As soon as he was able to do so, Speke cabled London: ‘The Nile is settled.’
But the Nile was not entirely ‘settled’. Speke had neither circumnavigated the lake nor given the river a comprehensive survey. Burton, for one, still nursed a grievance and clung to the possibility that Lake Tanganyika might be the source. The missionary and explorer David Livingstone was also sceptical. To settle the matter once and for all, a meeting was arranged for September 1864 by the British Association for the Advancement of Science. It was to be held in Bath, where Burton and Speke would present their arguments to an audience o
f geographers and scientists. But there was to be one final chapter in this extraordinary story. As the audience gathered on the morning of what had come to be known as ‘The Nile Duel’, a note was passed around. When the contents of the note were read to Burton, he staggered and sank into a chair, with the words, ‘By God, he’s killed himself!’
Whether Speke took his own life or was the victim of an extraordinarily timed accident will never be known. The day before the debate the two men had been in the same room, but cut each other dead, with Speke said to have left the room exclaiming, ‘I can’t stand this any longer!’ He had then gone off to his uncle’s nearby estate to shoot partridges. At about 4 p.m., his companions saw the explorer standing on top of a low wall. They heard a shot and saw him fall. When they reached him they found an awful wound to his chest. It looked as though he had clambered over the wall and then tried to pull his loaded gun – which had no safety catch – up after him. By the time they managed to get a doctor to him, Speke was dead. An inquest returned a verdict of accidental death.
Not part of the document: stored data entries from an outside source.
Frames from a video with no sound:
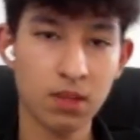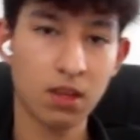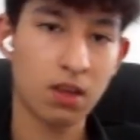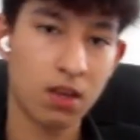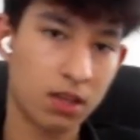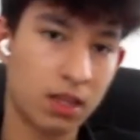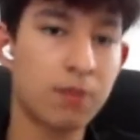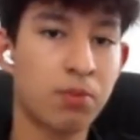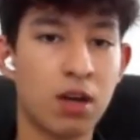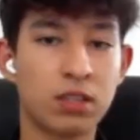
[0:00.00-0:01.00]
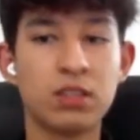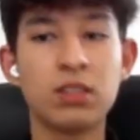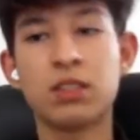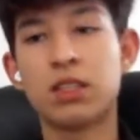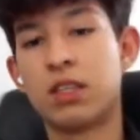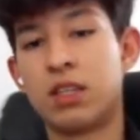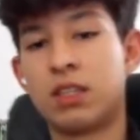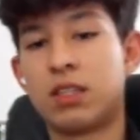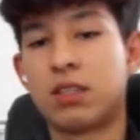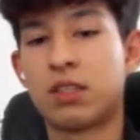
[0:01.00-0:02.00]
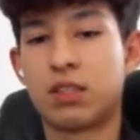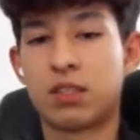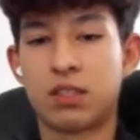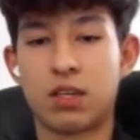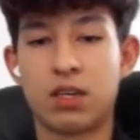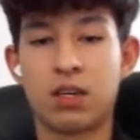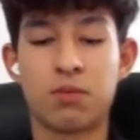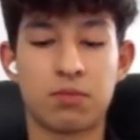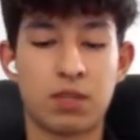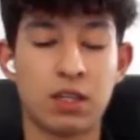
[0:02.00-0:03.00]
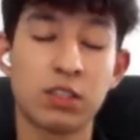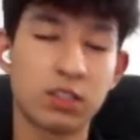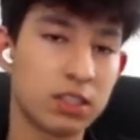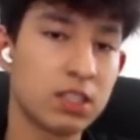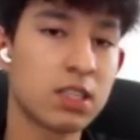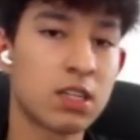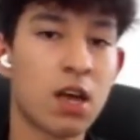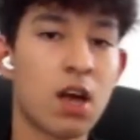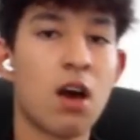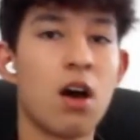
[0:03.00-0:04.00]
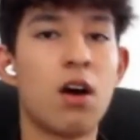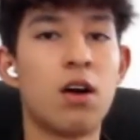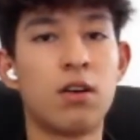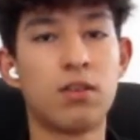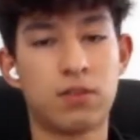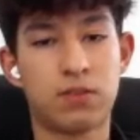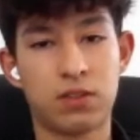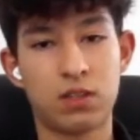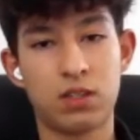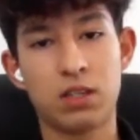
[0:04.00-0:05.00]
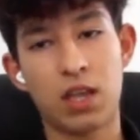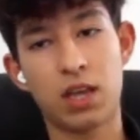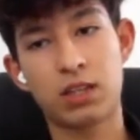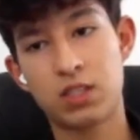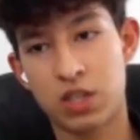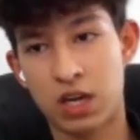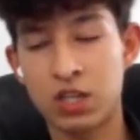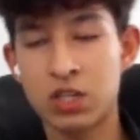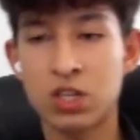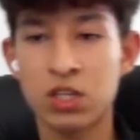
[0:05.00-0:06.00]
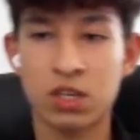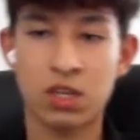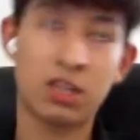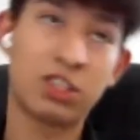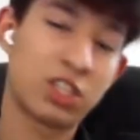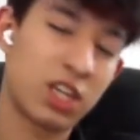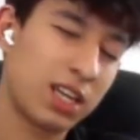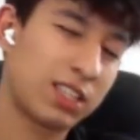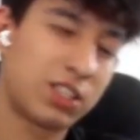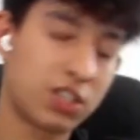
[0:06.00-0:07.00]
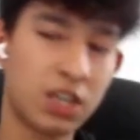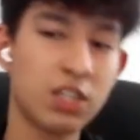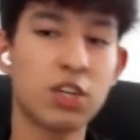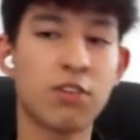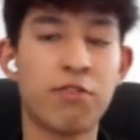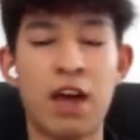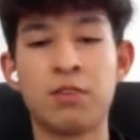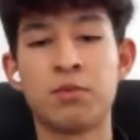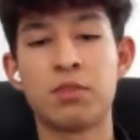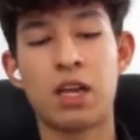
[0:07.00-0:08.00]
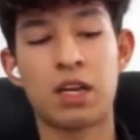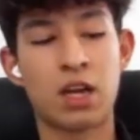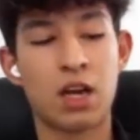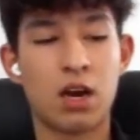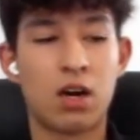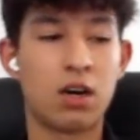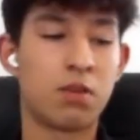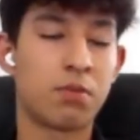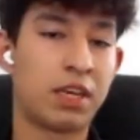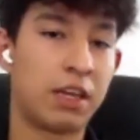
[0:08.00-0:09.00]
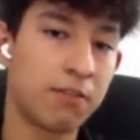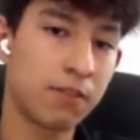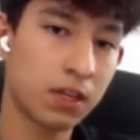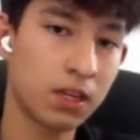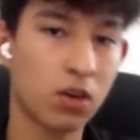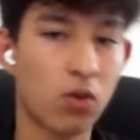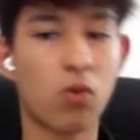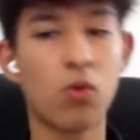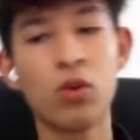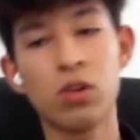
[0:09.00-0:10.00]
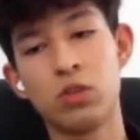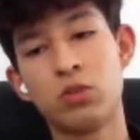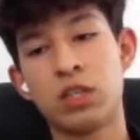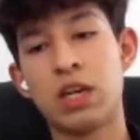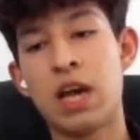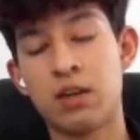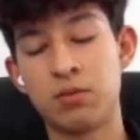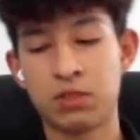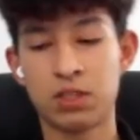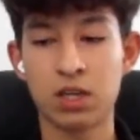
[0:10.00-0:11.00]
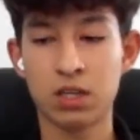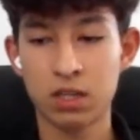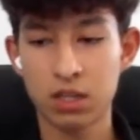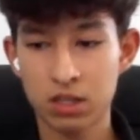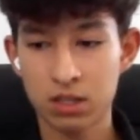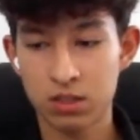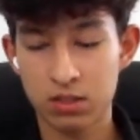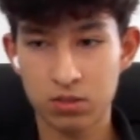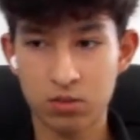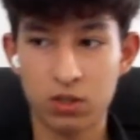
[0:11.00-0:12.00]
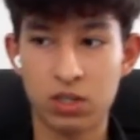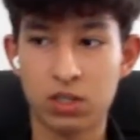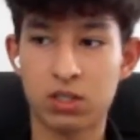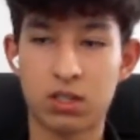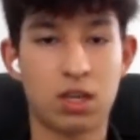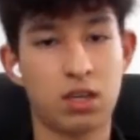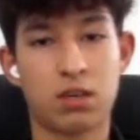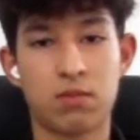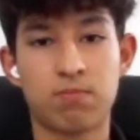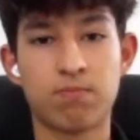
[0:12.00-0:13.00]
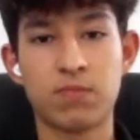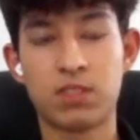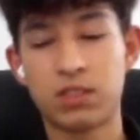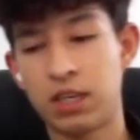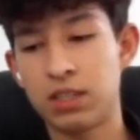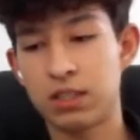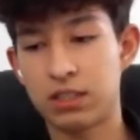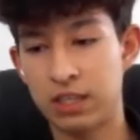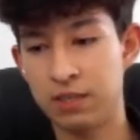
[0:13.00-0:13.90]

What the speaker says: In that process, it consists of exchange of atoms, like giving or losing atoms, or just like staying the same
These epics of nineteenth-century exploration gave the expansion of empire a clear focus. They were fantastical tales of wild landscapes, weird animals, extreme hardship and utterly different cultures, and their heroes men whose steely fortitude seemed to express a national purpose. Many of the protagonists of these epics also had a talent for self-promotion. Newspaper editors recognized that there were few things their growing readership would enjoy more with their breakfast marmalade than news of battles against the odds and they soon began the modern habit of sponsoring expeditions and paying small fortunes for first-hand accounts written by the explorers themselves. (The practice extended to wars as well, with correspondents like G. W. Steevens regaling readers of the Daily Mail with accounts of the glorious thrill of imperial battles – ‘the only complete holiday ever invented’* – in places like Sudan and South Africa.)